--- EXERCISE DATA ---
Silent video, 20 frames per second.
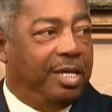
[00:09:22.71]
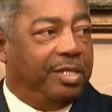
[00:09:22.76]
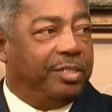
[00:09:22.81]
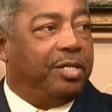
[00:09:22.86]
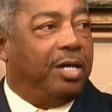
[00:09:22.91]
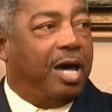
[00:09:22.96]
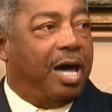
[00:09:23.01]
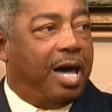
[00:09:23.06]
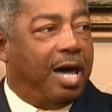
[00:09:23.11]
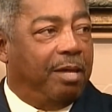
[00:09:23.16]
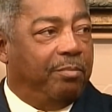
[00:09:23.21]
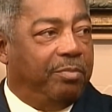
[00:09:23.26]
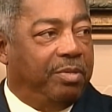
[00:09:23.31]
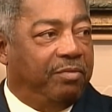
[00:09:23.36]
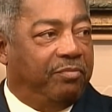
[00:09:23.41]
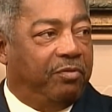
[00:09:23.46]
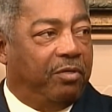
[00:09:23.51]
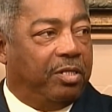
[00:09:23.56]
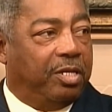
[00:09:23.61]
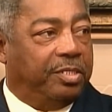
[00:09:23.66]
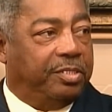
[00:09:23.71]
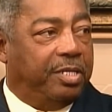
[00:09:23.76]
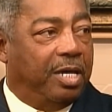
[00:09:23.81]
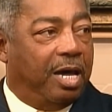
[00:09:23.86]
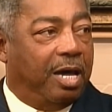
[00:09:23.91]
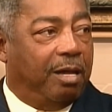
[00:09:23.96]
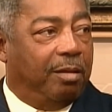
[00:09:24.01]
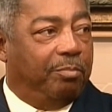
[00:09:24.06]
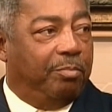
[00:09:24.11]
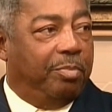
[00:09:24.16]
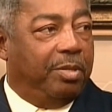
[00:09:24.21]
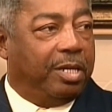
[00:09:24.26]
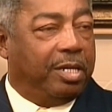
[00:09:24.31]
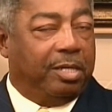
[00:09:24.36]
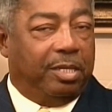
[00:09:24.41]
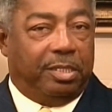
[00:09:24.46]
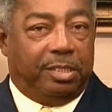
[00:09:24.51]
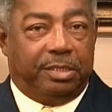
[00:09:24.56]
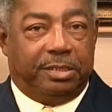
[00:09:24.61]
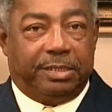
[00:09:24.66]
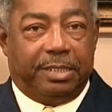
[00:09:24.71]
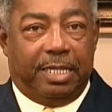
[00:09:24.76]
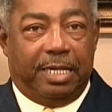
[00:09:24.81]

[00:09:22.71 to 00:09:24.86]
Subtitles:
to hire me for the job because,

--- EXERCISE DETAILS ---
Reproduce the entire listing exactly, except for any pictures it contains.

--- REPLY ---
Silent video, 20 frames per second.
[00:09:22.71]
[00:09:22.76]
[00:09:22.81]
[00:09:22.86]
[00:09:22.91]
[00:09:22.96]
[00:09:23.01]
[00:09:23.06]
[00:09:23.11]
[00:09:23.16]
[00:09:23.21]
[00:09:23.26]
[00:09:23.31]
[00:09:23.36]
[00:09:23.41]
[00:09:23.46]
[00:09:23.51]
[00:09:23.56]
[00:09:23.61]
[00:09:23.66]
[00:09:23.71]
[00:09:23.76]
[00:09:23.81]
[00:09:23.86]
[00:09:23.91]
[00:09:23.96]
[00:09:24.01]
[00:09:24.06]
[00:09:24.11]
[00:09:24.16]
[00:09:24.21]
[00:09:24.26]
[00:09:24.31]
[00:09:24.36]
[00:09:24.41]
[00:09:24.46]
[00:09:24.51]
[00:09:24.56]
[00:09:24.61]
[00:09:24.66]
[00:09:24.71]
[00:09:24.76]
[00:09:24.81]

[00:09:22.71 to 00:09:24.86]
Subtitles:
to hire me for the job because,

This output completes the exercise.